Have you have had someone try to impersonate you before?
No, but I have this recurring nightmare that I’m being accused of murdering someone. And someone stole my credit-card number and tried to buy some amusement-park tickets in Georgia a few weeks ago. [Laughs.] So I had to convince my business manager I wasn’t running off to Georgia. But it is a really terrifying thing with how vulnerable our identities really are, with technology these days. That could happen. That could be a spinoff to The Leftovers, like Better Call Saul — the bureau that investigates people who are stealing the identities of departed people. You know, there’s a whole sector of people making a living off of that. For every tragedy, there’s someone making a living.

Speaking of making money off the departed, what was it like making out with the dummy?
So creepy! They actually made a rubber cast of Billy Magnussen, and it was especially creepy for him, considering there he was with a dead-body replica of himself. So I was definitely kissing and humping the dummy, which is one of the more odd things I’ve done on a project. And I was actually sort of deathly ill most of the week that we were shooting. I was absolutely delirious during most of it, in that sort of fever-dream state where you don’t really know what’s going on? That’s kind of how I felt that day, so it was kind of great, because then I got out of my own way. It felt like a dream.

Now that Nora has hugged it out with Holy Wayne, is she all better? It can’t be that simple, although I’m sure it was cathartic.
Nora’s not all fixed after that encounter, but I think she was primed to be susceptible to whatever it is that Holy Wayne is selling. I think you should be skeptical of anyone selling health in that way, or magic. Hugs should be free. But in the moment she’s feeling very vulnerable, and I think he does expose her in that moment, but her problems aren’t gone. It does open up the possibility of hope in Nora’s life, and that’s a very dangerous possibility for her to be open to …

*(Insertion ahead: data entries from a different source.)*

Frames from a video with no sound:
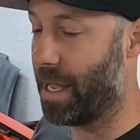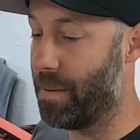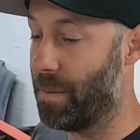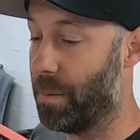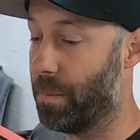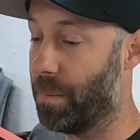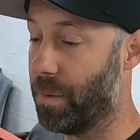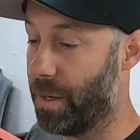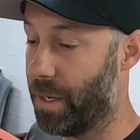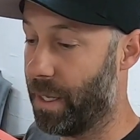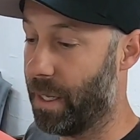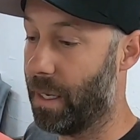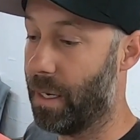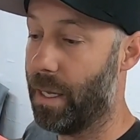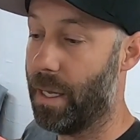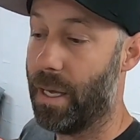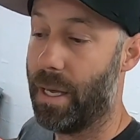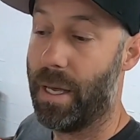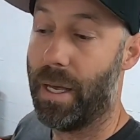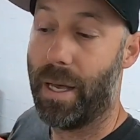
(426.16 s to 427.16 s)
K-member in
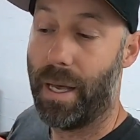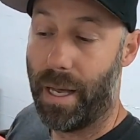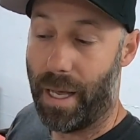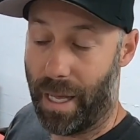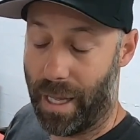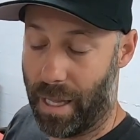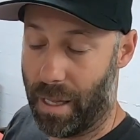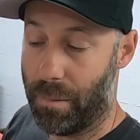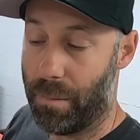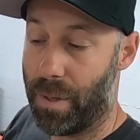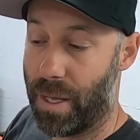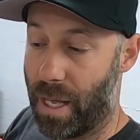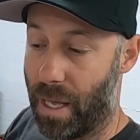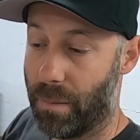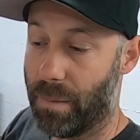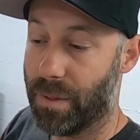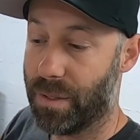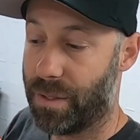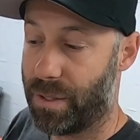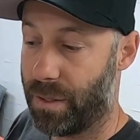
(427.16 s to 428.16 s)
and then be
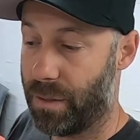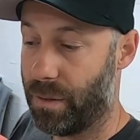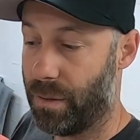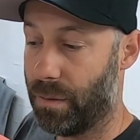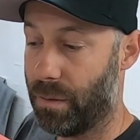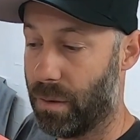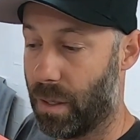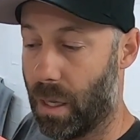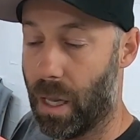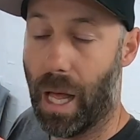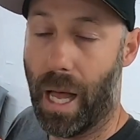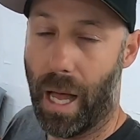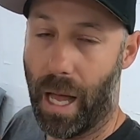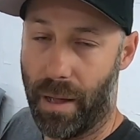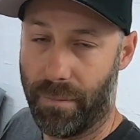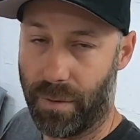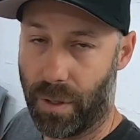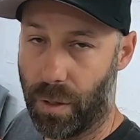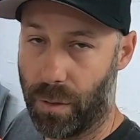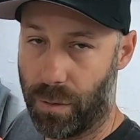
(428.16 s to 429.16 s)
able to align. I'll
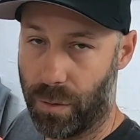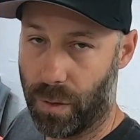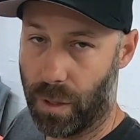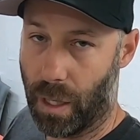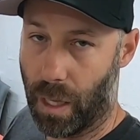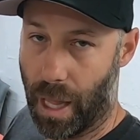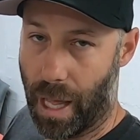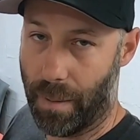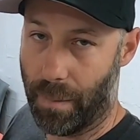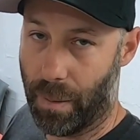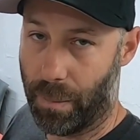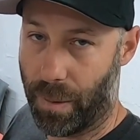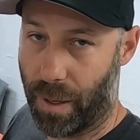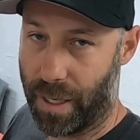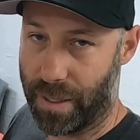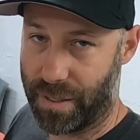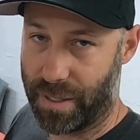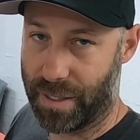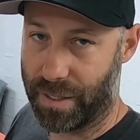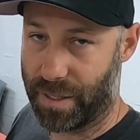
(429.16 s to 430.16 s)
have to go through the alignment
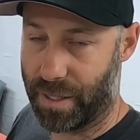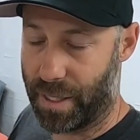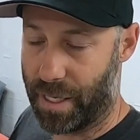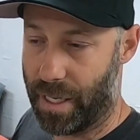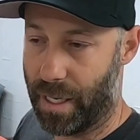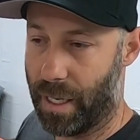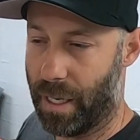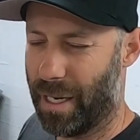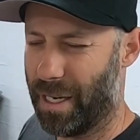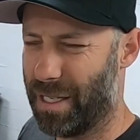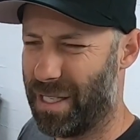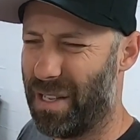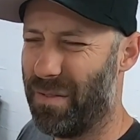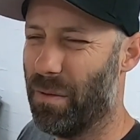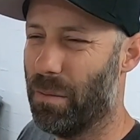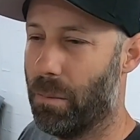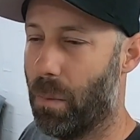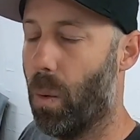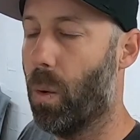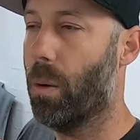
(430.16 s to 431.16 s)
process again, and it's
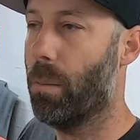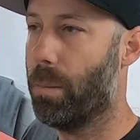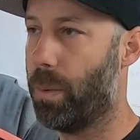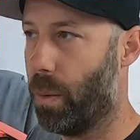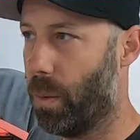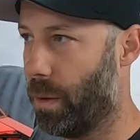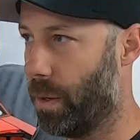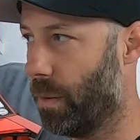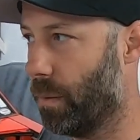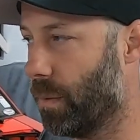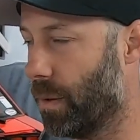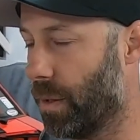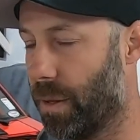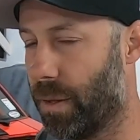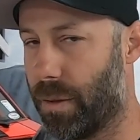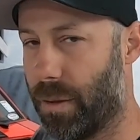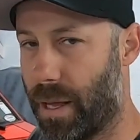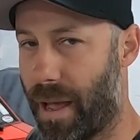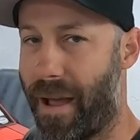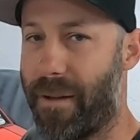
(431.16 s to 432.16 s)
even more important with
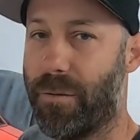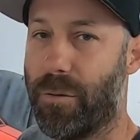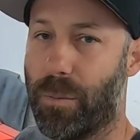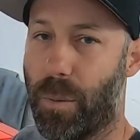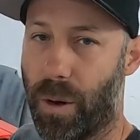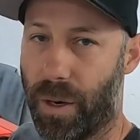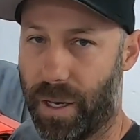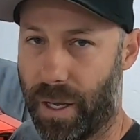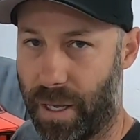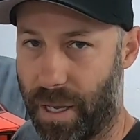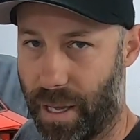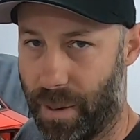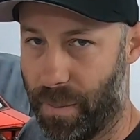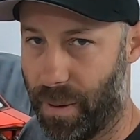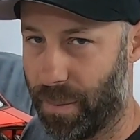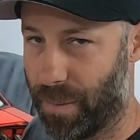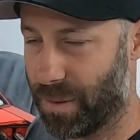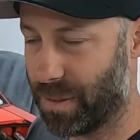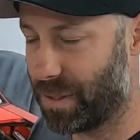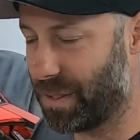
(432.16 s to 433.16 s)
the aftermarket
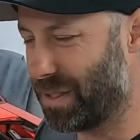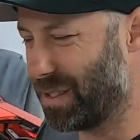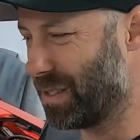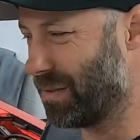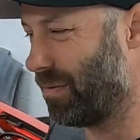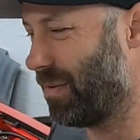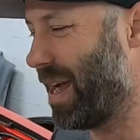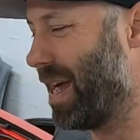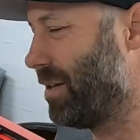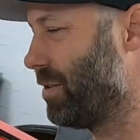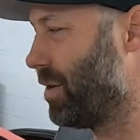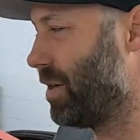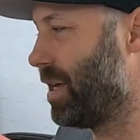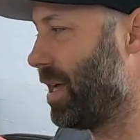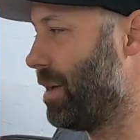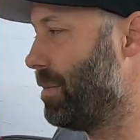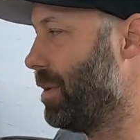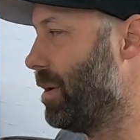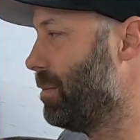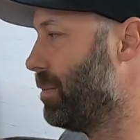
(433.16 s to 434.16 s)
K-members, because the factory
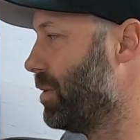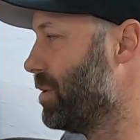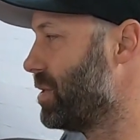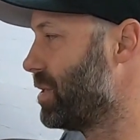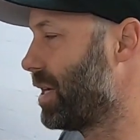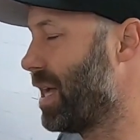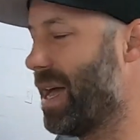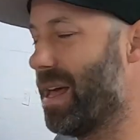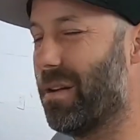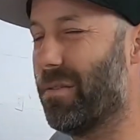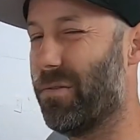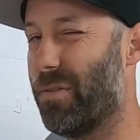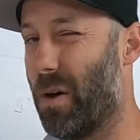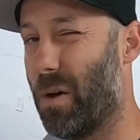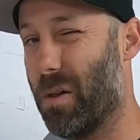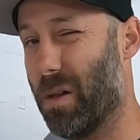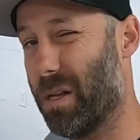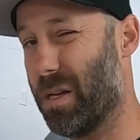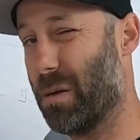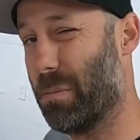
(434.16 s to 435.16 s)
K-members kind of
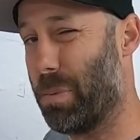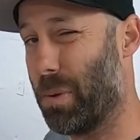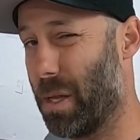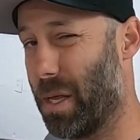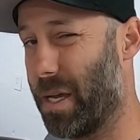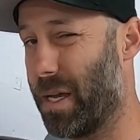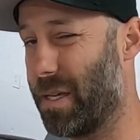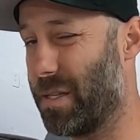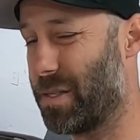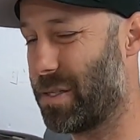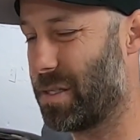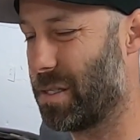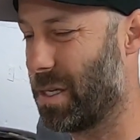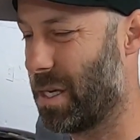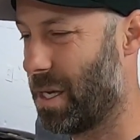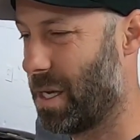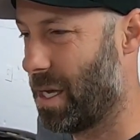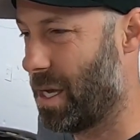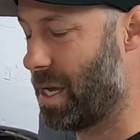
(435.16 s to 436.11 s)
fall into place.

It could lead to a relationship with Justin Theroux if all goes well …
Maybe! [Laughs.] I love that part of the book, but of course, we’re departing from that. There’s at least a little crack in the armor, though. Someone might get in there.

So let’s go back to throwing candy in Ben Affleck’s mouth for a moment.
Oh! That’s when we’re getting ready with [Tyler Perry’s character] Tanner. It might have been Gummi Bears, actually. I think we were throwing Gummi Bears. Tanner’s pelting him with stuff, so it’s pretty funny. And Tyler Perry, sometimes, when he would be doing his lines, Ben and I would forget to speak because we were just listening to him. Even if they were just very procedural, fact-based lines, we would get so involved in his voice that we would forget to speak. [Laughs.] And Tyler would blast gospel tunes on set, get everyone singing. And one time, I think it was actually a Bette Midler song, like “Wind Beneath My Wings” or something. And I was the perfect size for him to put his elbow on my head as a rest. Both Tyler and Ben are so tall, I felt very tiny on set. They were joking that they were going to do a buddy-cop picture, and then their heads would look like normal-size heads, because their heads are so big! They’re great guys, but [have] totally giant heads. [Laughs.]

Did you and Ben do anything to try to look alike slightly? You’re not identical twins, obviously …
[Laughs.] There was a moment when they were doing our hair and makeup tests and my makeup artist discovered that I have a tiny, tiny cleft in my chin, and so they tried to highlight it, to make it show up, shadow it a bit, since Ben’s got that chin, right? And I’ve got a bit of a chin, a bit of a Ben Affleck chin. [Laughs.] So they put the highlight in there, and then they looked at it and they realized it was off-center, and heaven forbid you have an off-center chin cleft in Hollywood, so we took that away. But having a strong chin probably helped me get the job. [Laughs.] When you see the movie, you tell me if you think Ben Affleck and I look alike — do a little side-by-side comparison split-screen!